No era el suyo un cuerpo perfecto, como tampoco su nombre, que era distinto así fuera su cara de encina o cerezo, de sabina o junco ribereño. Tenía veredas hechas por el tiempo y la impaciencia de los ríos, como arrugas hartas de sonreír. En sus crestas peladas de roca dura, trepaban las cabras, anidaban los buitres y crecía algún que otro líquen, capaz de aferrarse a casi cualquier lugar.

En los valles, los ciervos bramaban el acoso de los lobos, y los conejos servían de entretenimiento y lección a los cachorros de zorros y linces.

La primavera despertaba igual a margaritas y osos pardos. En su pelo, anidaban las cigüeñas, y los patos graznaban sus mil nombres de sur a norte cuando viajaban desde África a París.

En las riberas, nutrias y visones pescaban sin descanso truchas, salmones y percas. Algún cangrejo asomaba las pinzas entre las ondas y las libélulas enamoraban al verano con sus vuelos.

En sus costas acariciadas por mares embravecidos, soportaban las embestidas percebes y mejillones, mientras las gaviotas reclamaban como propio todo lo que las playas devolvían del mar.

Después, para su desgracia, comenzó el gobierno de los hombres, que se unieron al acoso de los lobos, a las faenas de las nutrias, al acecho de las águilas y los milanos. Pero todavía eran gentiles, llevaban a pastar vacas y mulas para que le limpiaran la piel de las brozas amarilleadas por los soles de agosto.

Se fueron los lobos y los osos; los buitres empezaron a tener miedo de bajar a los valles y algunos de sus vecinos desaparecieron para siempre. Y ella, tan triste, no tenía lágrimas para llorar; es lo malo de ser tierra cada vez más baldía, que ni las nubes se acercan a dar consuelo.

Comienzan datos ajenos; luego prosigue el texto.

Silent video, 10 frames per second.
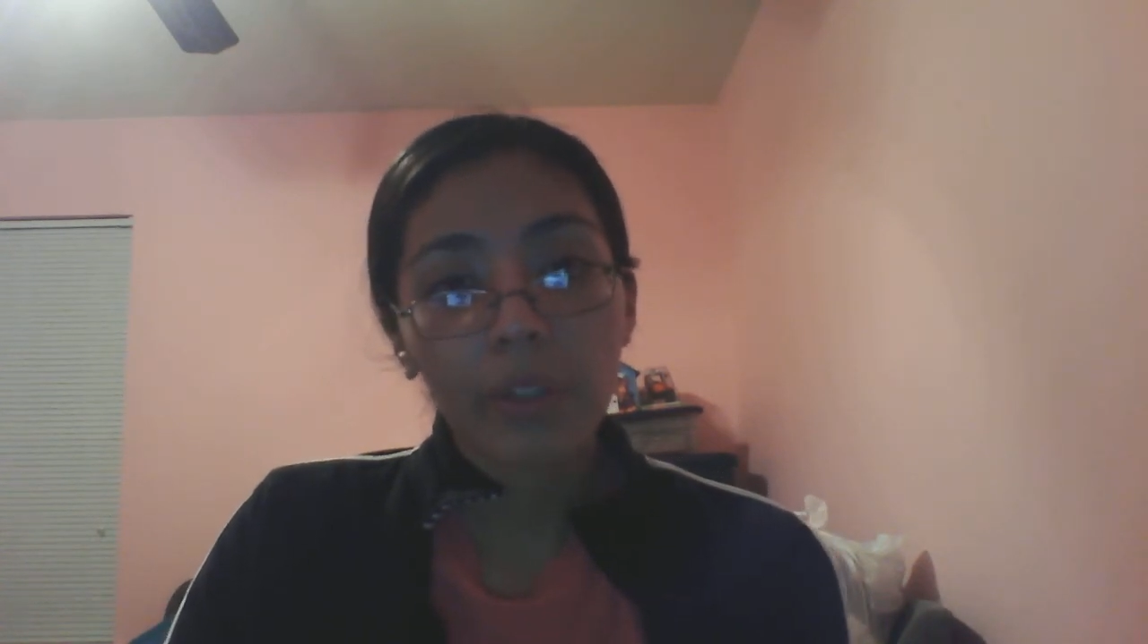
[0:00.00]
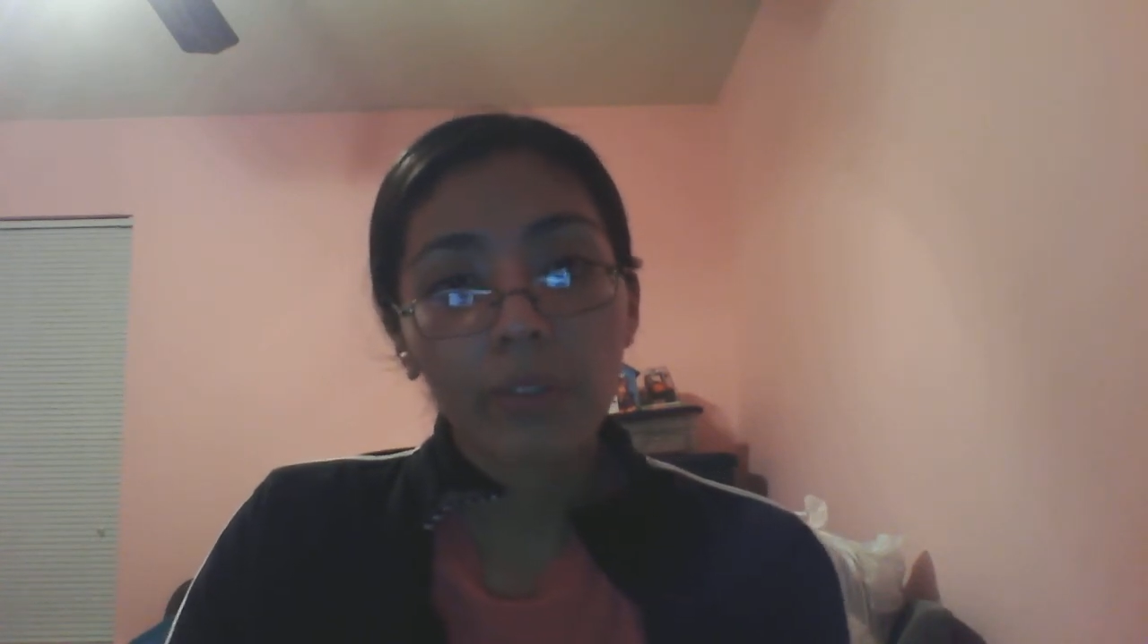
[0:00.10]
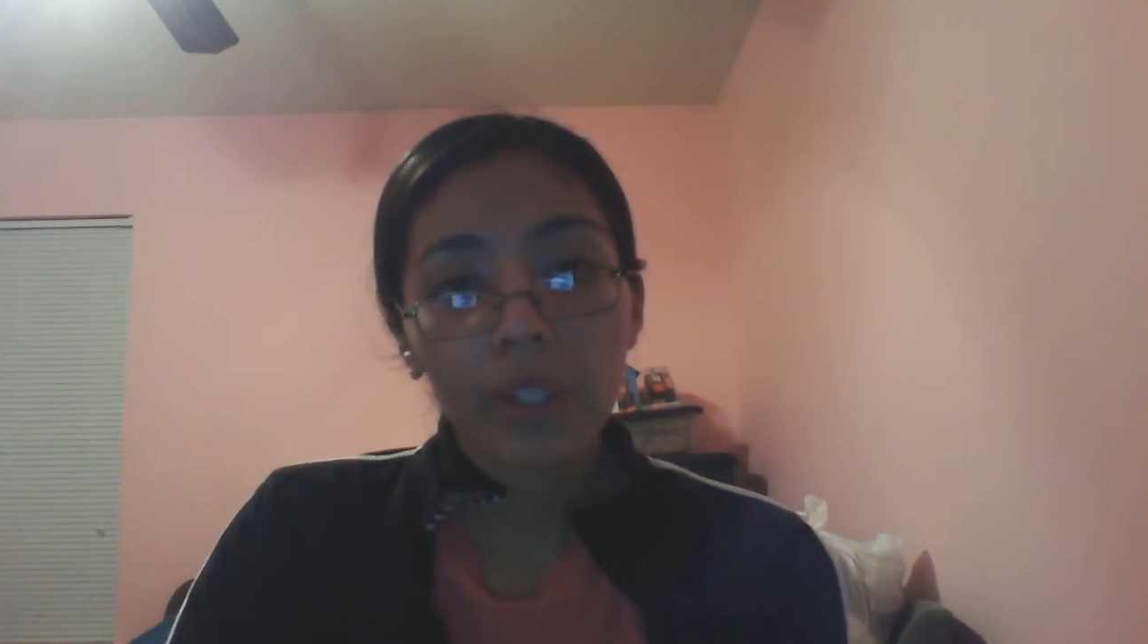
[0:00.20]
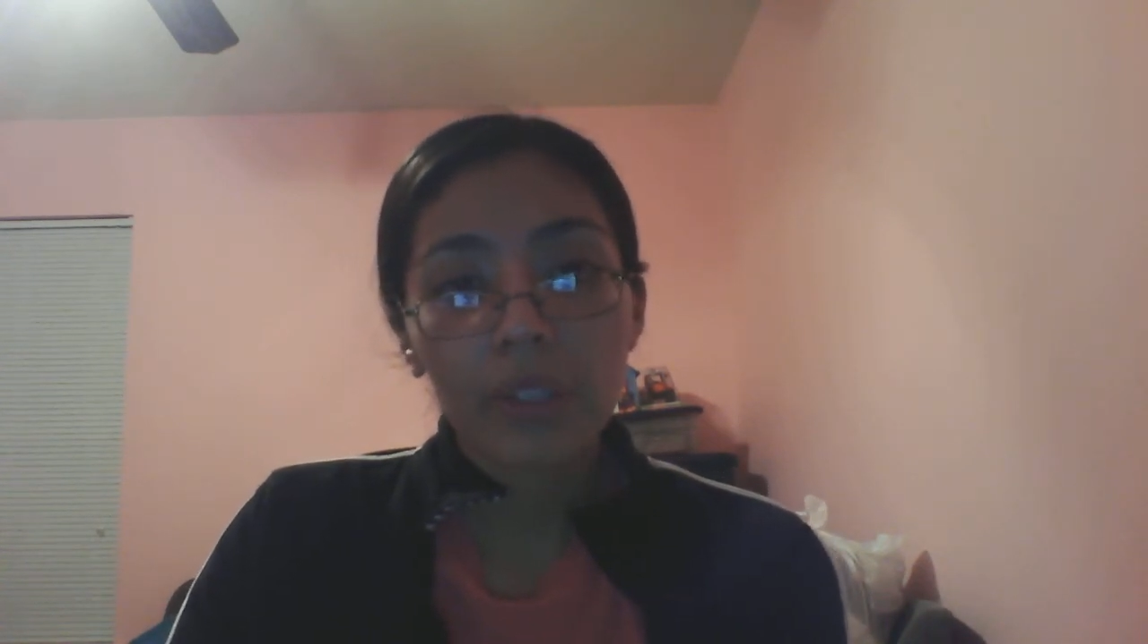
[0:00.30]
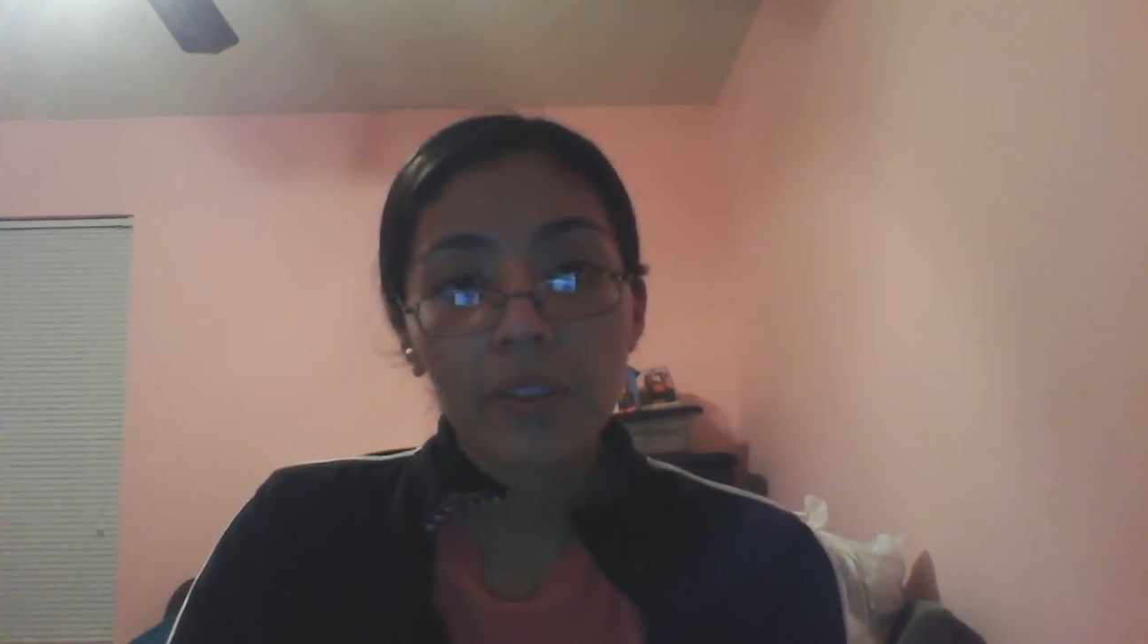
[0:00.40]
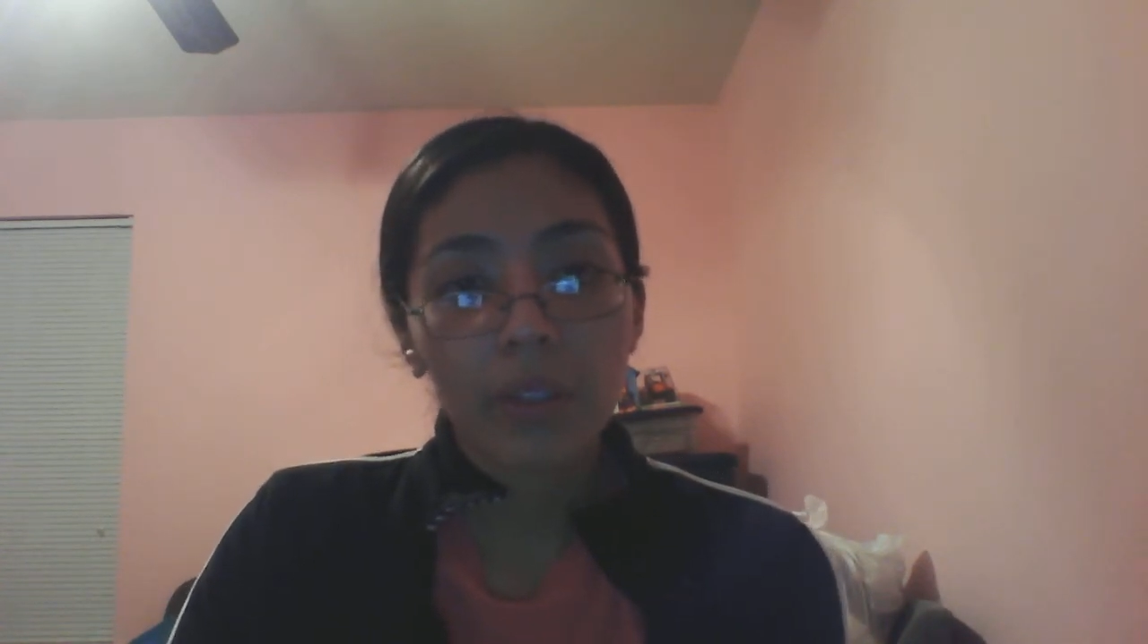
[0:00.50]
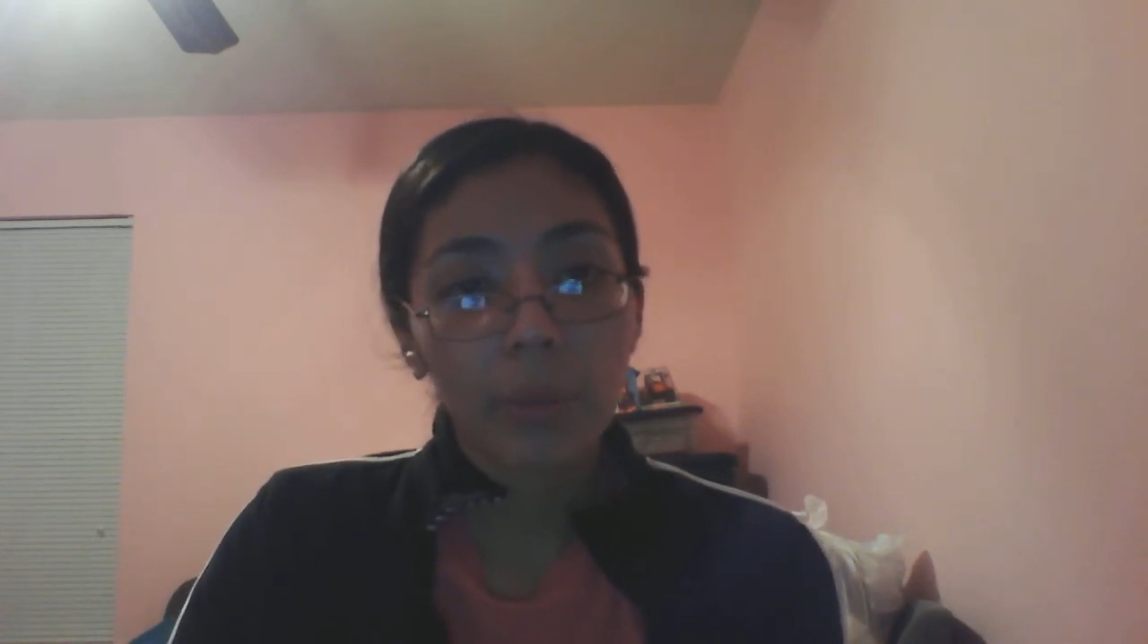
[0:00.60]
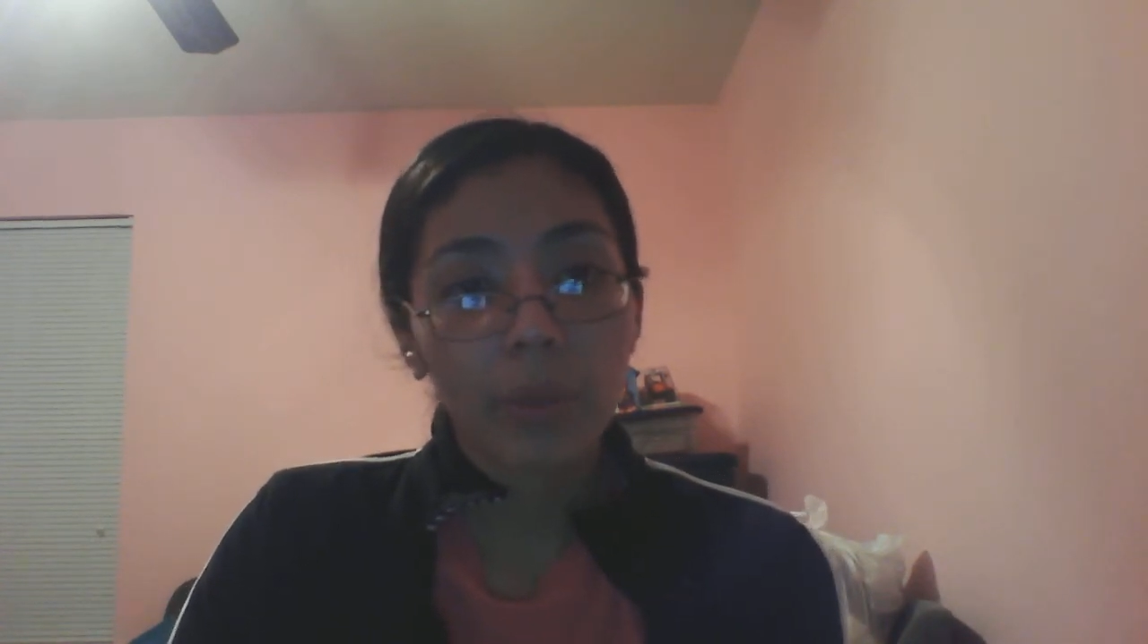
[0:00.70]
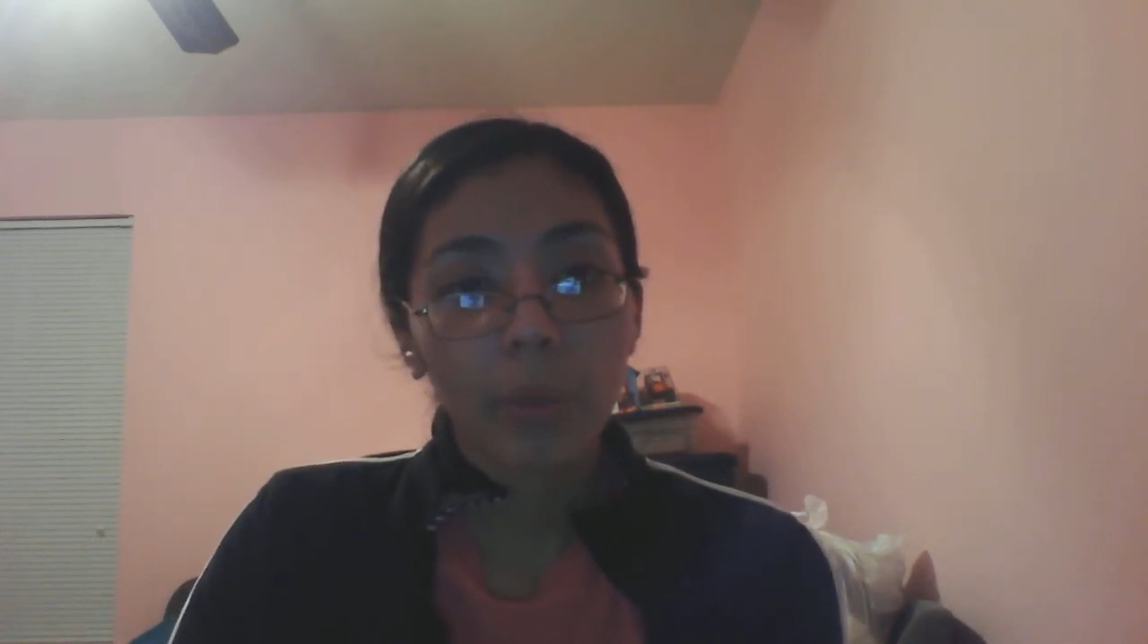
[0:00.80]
a very stubborn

Más tarde el asma la llenó de quejidos broncos con el humo de las fábricas y los tubos de escape, y los pocos que la seguían mirando con ojos enamorados sucumbían con ella al desaliento.

Luego llegaron los veranos sombríos de humo y fuego, que la convirtieron en una piel de toro a medio curtir de negra que se volvía.

De ser musa, ninfa y diosa, se fue quedando en simple suelo.

Perdió la esperanza de los brotes, el eco de los trinos, el amor por sí misma, y un día, entre tanto oscuro y huida desesperada, amaneció una gente que la volvió a amar, que no cedían al duelo, y le limpiaban las veredas; le sembraron esperanza en forma de corazones verdes, latentes, aún en medio del asfalto. Y el aullido regresó, y las aves sin sombra siguieron con su quehacer limpiando el mundo de enfermedad y muerte, y ella les devolvió los árboles, y el rumor de las riberas, los humedales y su sombra amable.